Material shown —
━━━━━━━━━━━━━━━━

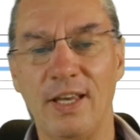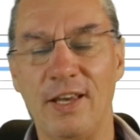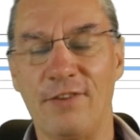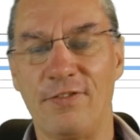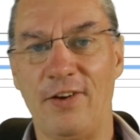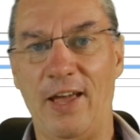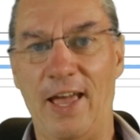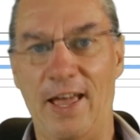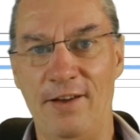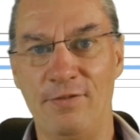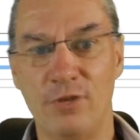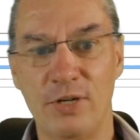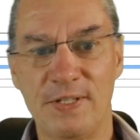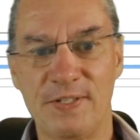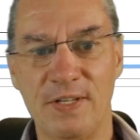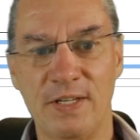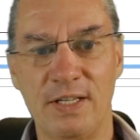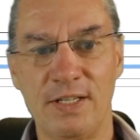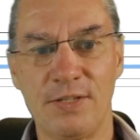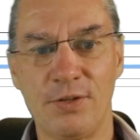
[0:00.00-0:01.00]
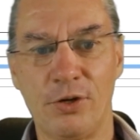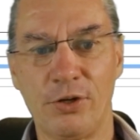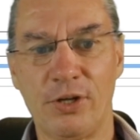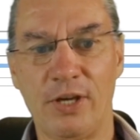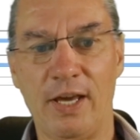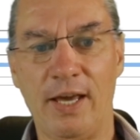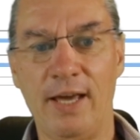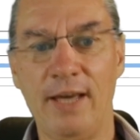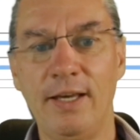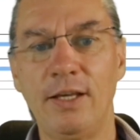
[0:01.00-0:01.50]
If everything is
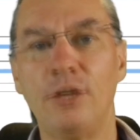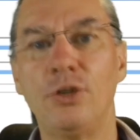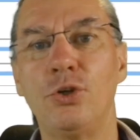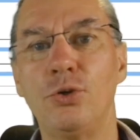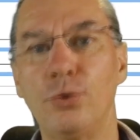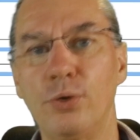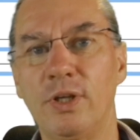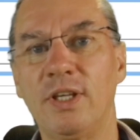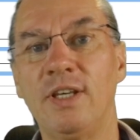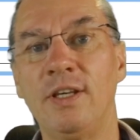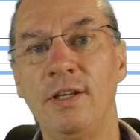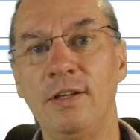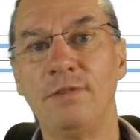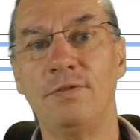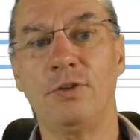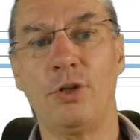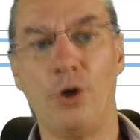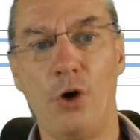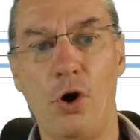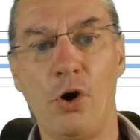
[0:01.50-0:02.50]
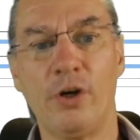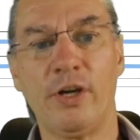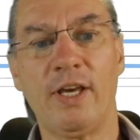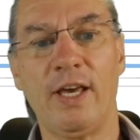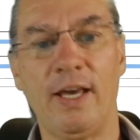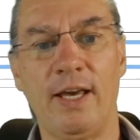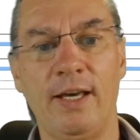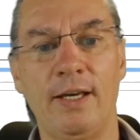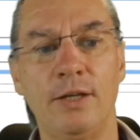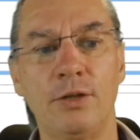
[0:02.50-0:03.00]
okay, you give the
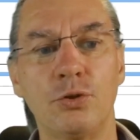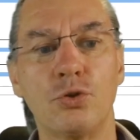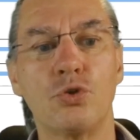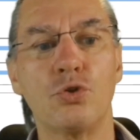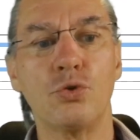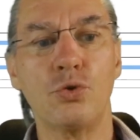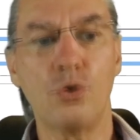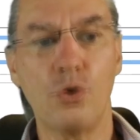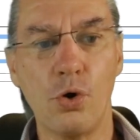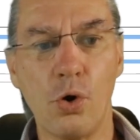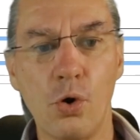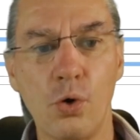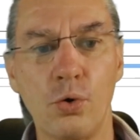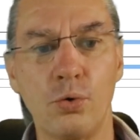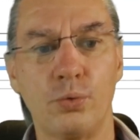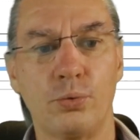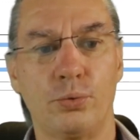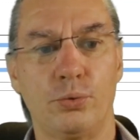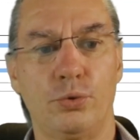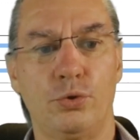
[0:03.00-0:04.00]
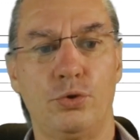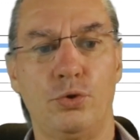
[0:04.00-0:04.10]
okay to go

━━━━━━━━━━━━━━━━

About this exercise —
The entries are to be copied exactly, and each image is to be omitted.

Expected output —
[0:00.00-0:01.00]
[0:01.00-0:01.50]
If everything is
[0:01.50-0:02.50]
[0:02.50-0:03.00]
okay, you give the
[0:03.00-0:04.00]
[0:04.00-0:04.10]
okay to go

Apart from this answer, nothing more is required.